SOURCE DATA:

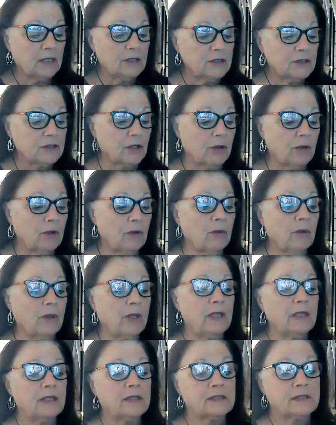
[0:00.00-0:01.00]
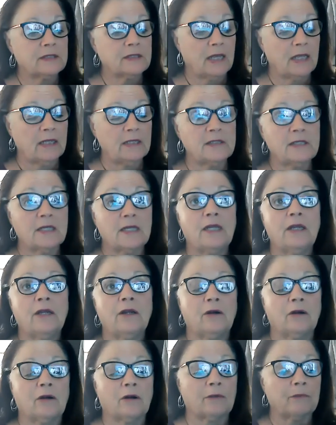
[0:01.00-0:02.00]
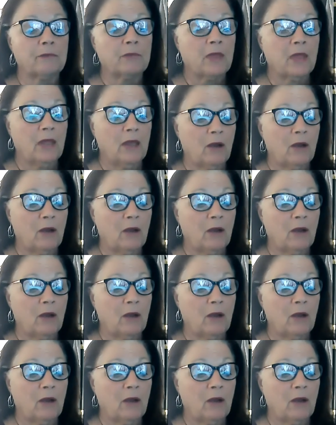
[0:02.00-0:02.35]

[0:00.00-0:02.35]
So it says here,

WORK ORDER: Omit the images; transcribe the listing verbatim.

WRITTEN ANSWER:
[0:00.00-0:01.00]
[0:01.00-0:02.00]
[0:02.00-0:02.35]

[0:00.00-0:02.35]
So it says here,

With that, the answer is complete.